Print out each entry below in full, exactly as given, excluding pictures.

■ Records to process:
- - -

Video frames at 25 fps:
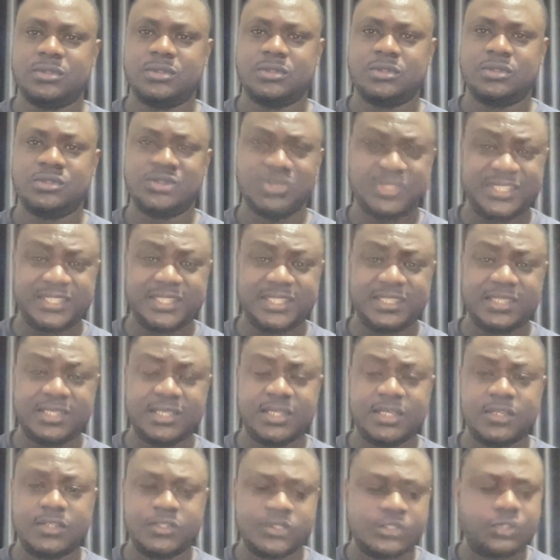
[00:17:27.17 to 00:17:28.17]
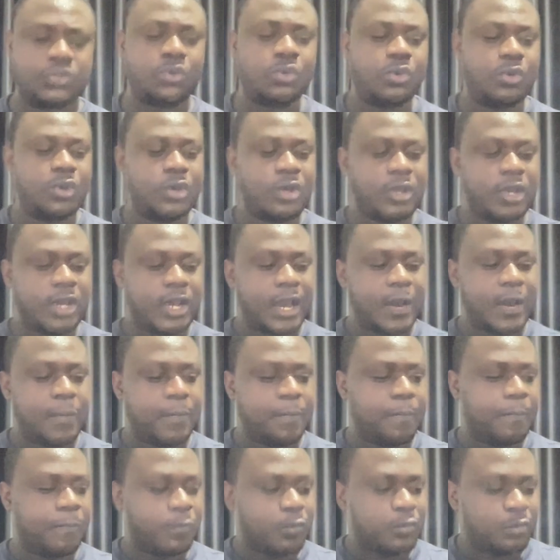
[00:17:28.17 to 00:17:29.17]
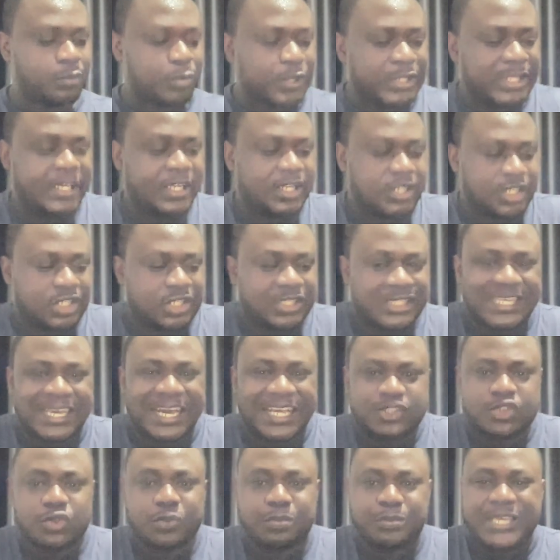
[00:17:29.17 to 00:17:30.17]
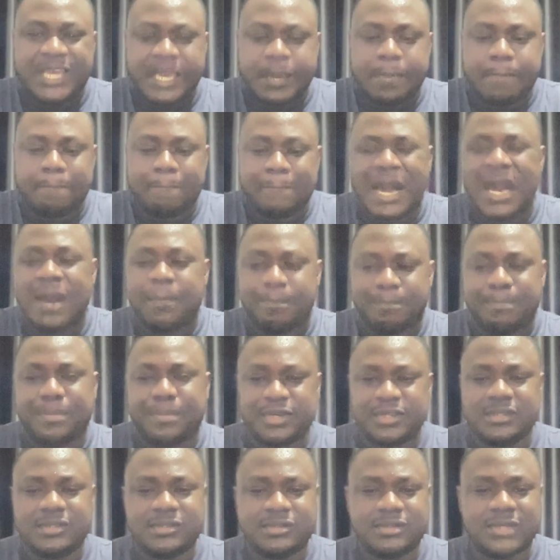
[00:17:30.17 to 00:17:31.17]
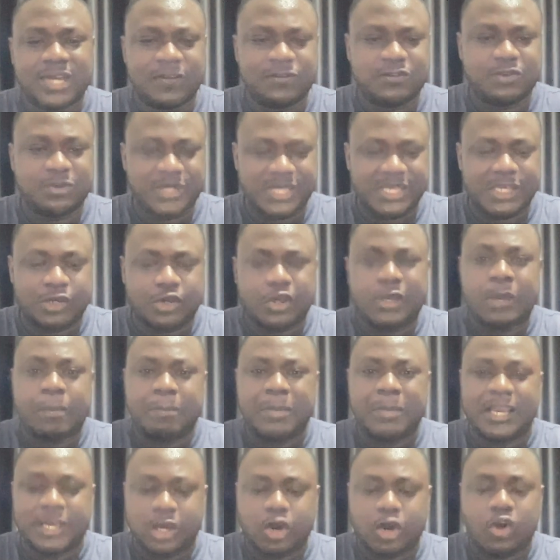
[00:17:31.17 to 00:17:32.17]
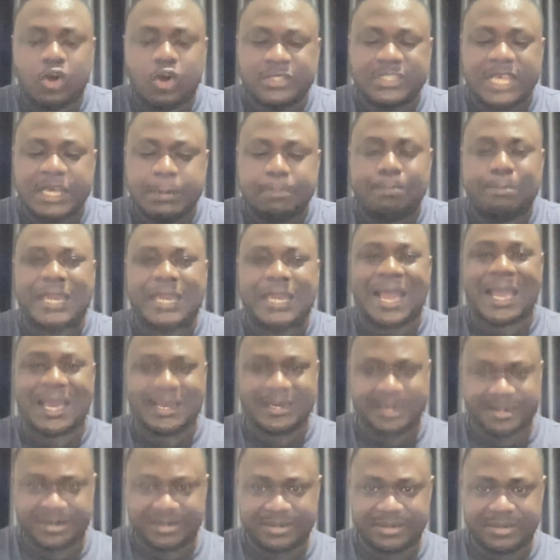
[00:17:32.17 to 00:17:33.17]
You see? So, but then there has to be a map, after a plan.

- - -

■ Exercise response:
Video frames at 25 fps:
[00:17:27.17 to 00:17:28.17]
[00:17:28.17 to 00:17:29.17]
[00:17:29.17 to 00:17:30.17]
[00:17:30.17 to 00:17:31.17]
[00:17:31.17 to 00:17:32.17]
[00:17:32.17 to 00:17:33.17]
You see? So, but then there has to be a map, after a plan.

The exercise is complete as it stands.